The autumn session of the third Duma ended on December 27. It
became the place where the president and the Cabinet exploited
the capacities of a parliamentary majority to the utmost. This
became particularly clear over the last three months, when the
Kremlin administration virtually stopped relying mostly on Unity
and balanced at the same time between the left and right in the
Duma. When this method of controlling the Duma was abandoned,
the communists and agrarians found themselves outside virtually
all vital parliamentary functions.
Here are the official results of this session of the lower house.

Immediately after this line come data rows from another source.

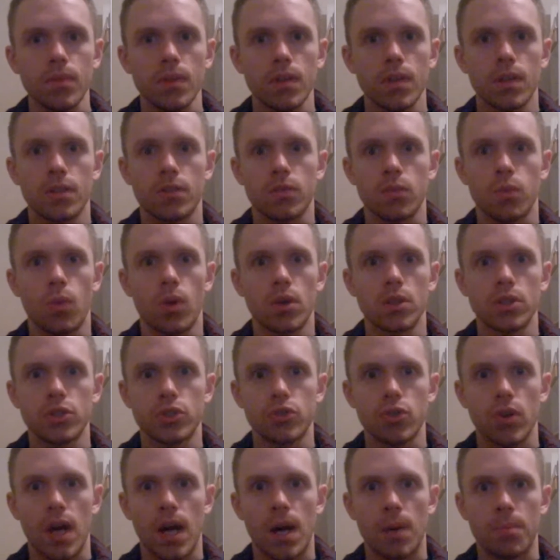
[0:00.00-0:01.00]
It's one
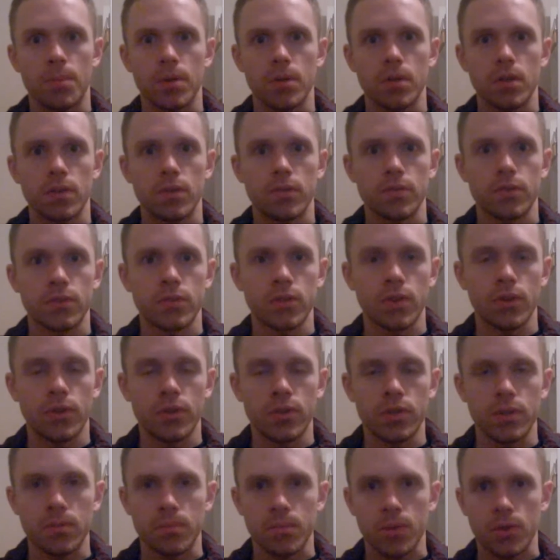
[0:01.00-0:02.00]
drop of
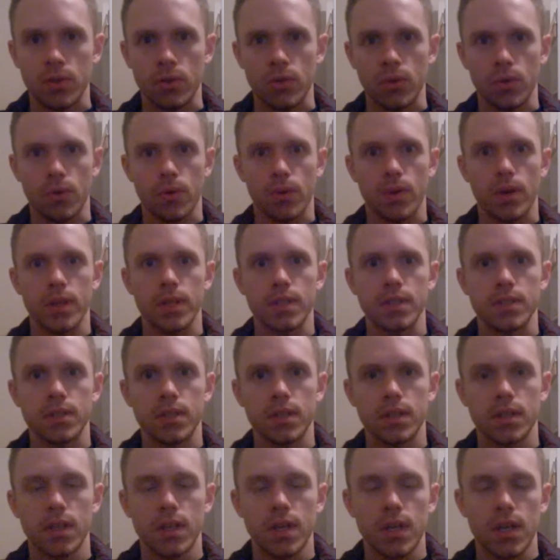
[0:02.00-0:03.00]
sodium chlorite
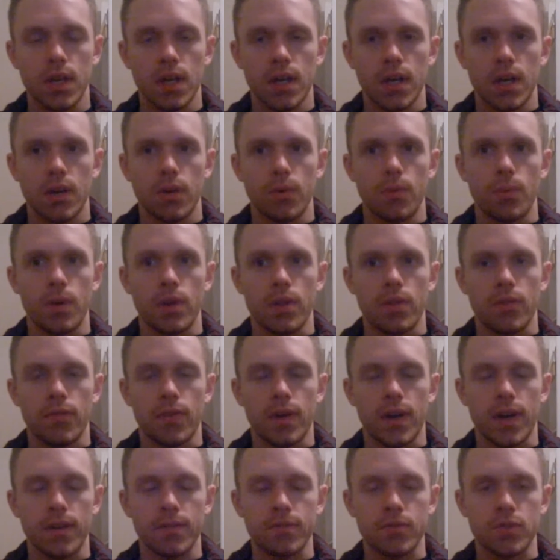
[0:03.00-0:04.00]
with
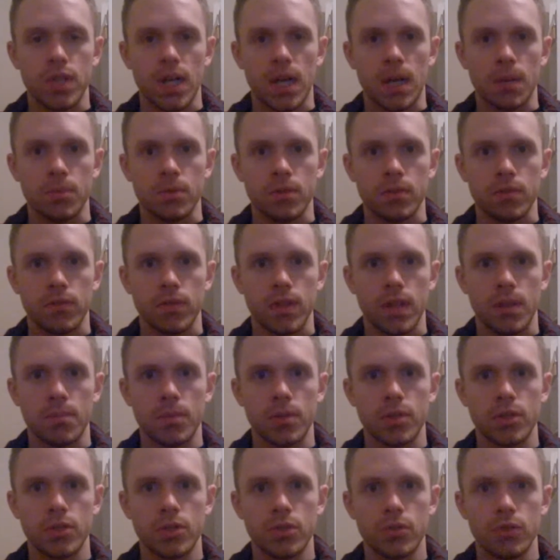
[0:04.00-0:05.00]
5 drops of
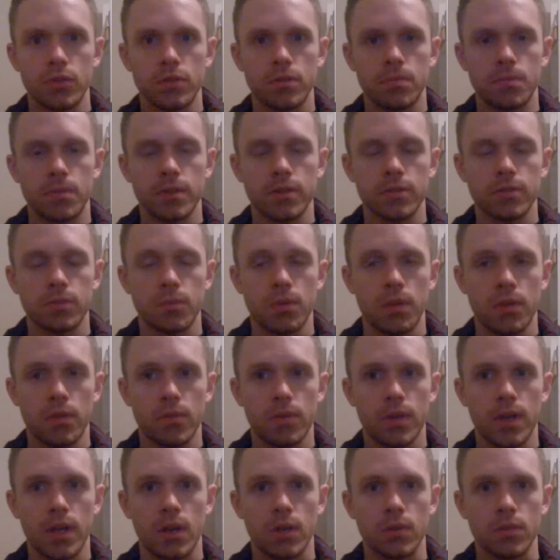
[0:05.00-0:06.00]
lemon juice mixed with
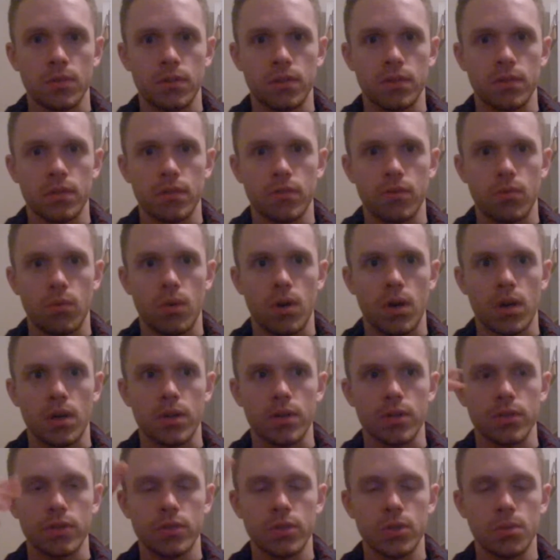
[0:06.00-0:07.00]
3 ounces of water.
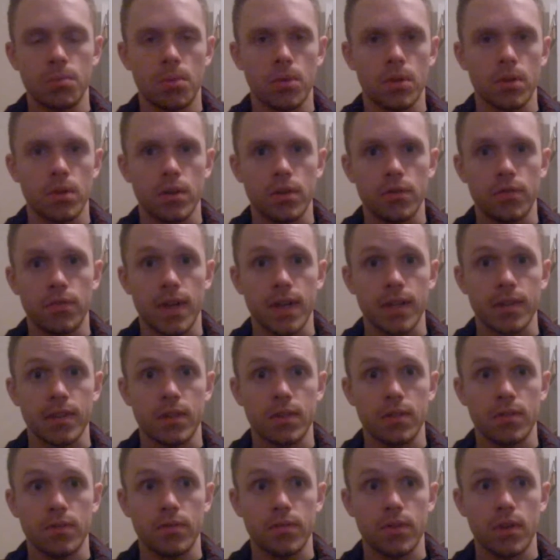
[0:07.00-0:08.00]
Super
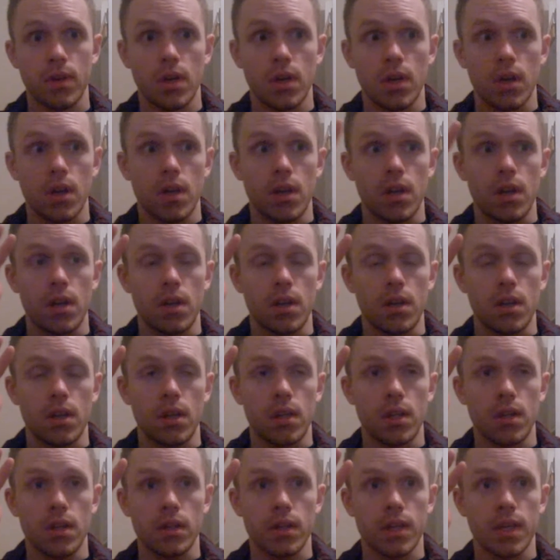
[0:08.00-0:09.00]
effective.
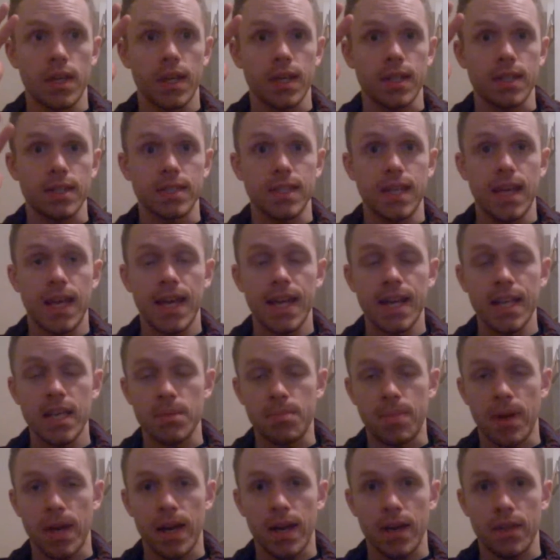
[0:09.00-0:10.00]
It kicks any
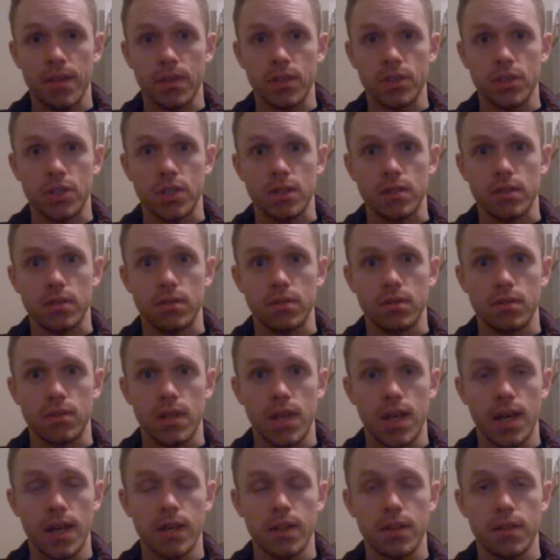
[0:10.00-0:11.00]
pathogen,
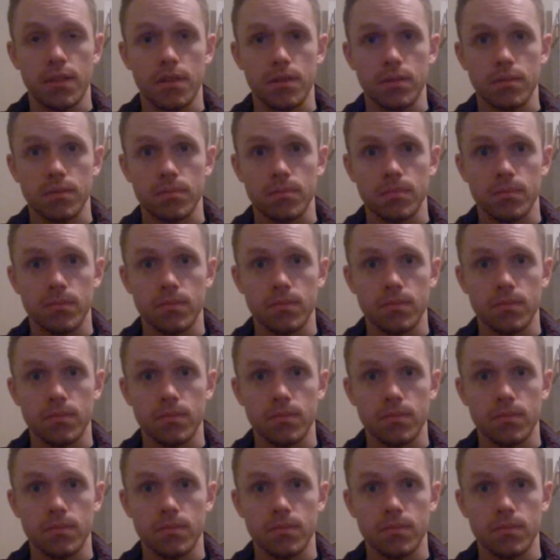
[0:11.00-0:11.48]
anything.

It took the Duma 28 plenary meetings to discuss over 300 laws,
including four federal constitutional laws and four codes (Land,
Criminal-Procedural Code, Labour, and on administrative violations).
The Duma adopted approximately the same number of laws in different
readings. In short, the government was responsible for virtually
all lawmaking.
The autumn session showed the nation and voters how the legislators
operated in the so-called parliamentary republics. In these republics
the government relies on the silent and obedient majority in parliament
which meekly adopts everything desired by the executive branch
of government. This is the sort of majority we have in the Duma
nowadays. In advanced parliamentary republics, the government
is formed by the party or coalition that won the parliamentary
election. That is why "financial stimuli" to rank members
from top echelons of the party never reaches the scope it had
in Russia. Supported by the presidential administration, the government
formed a group of supporters...
Everything began with the 2002 draft budget and the so-called
zero reading, i.e. clandestine consultations between the Cabinet
and its potential supporters in the Duma. According to Oleg Mironov
of the Russian Regions, the consultations began with deputies
telling the finance minister of their planned rejection of the
draft budget prepared by the government. This marked a start to
the bargaining. The left termed it "government purchase of
deputies with state money."
According to our sources, the mechanism of work with deputies
was simple. Key legislators were given control over certain financial
resources that they could spend as they saw fit - for their territories,
regions, etc. Communists even claimed that the money could be
spent to line some pockets as well.
The budget process was protracted: most deputies favourably
approved of government initiatives all through the session. Meanwhile
presidential initiatives have always been backed. Also importantly,
three different political organizations (Unity, Fatherland, and
All Russia) merged to form a single pro-presidential party simultaneously
with the autumn session.
Other factions of the lower house sporadically took part in
lawmaking. The left wing abandoned even pretence of cooperation
with the Kremlin right after adoption of the constitutional laws
on the courts. Yabloko snoozed every now and then and did not
always adequately estimate its own abilities on awakening. The
Union of Right Forces faction spent almost all the session in
preparations for its own congress, forgetting about the legislative
process.
In short, autumn 2001 was fully controlled by the so-called
centrists. They are not going to bother looking for abstract ideological
values. Instead, they keep a close eye on the political
situation and minute fluctuations in the Kremlin's policy. It
is crystal that they are bound to succeed in such circumstances.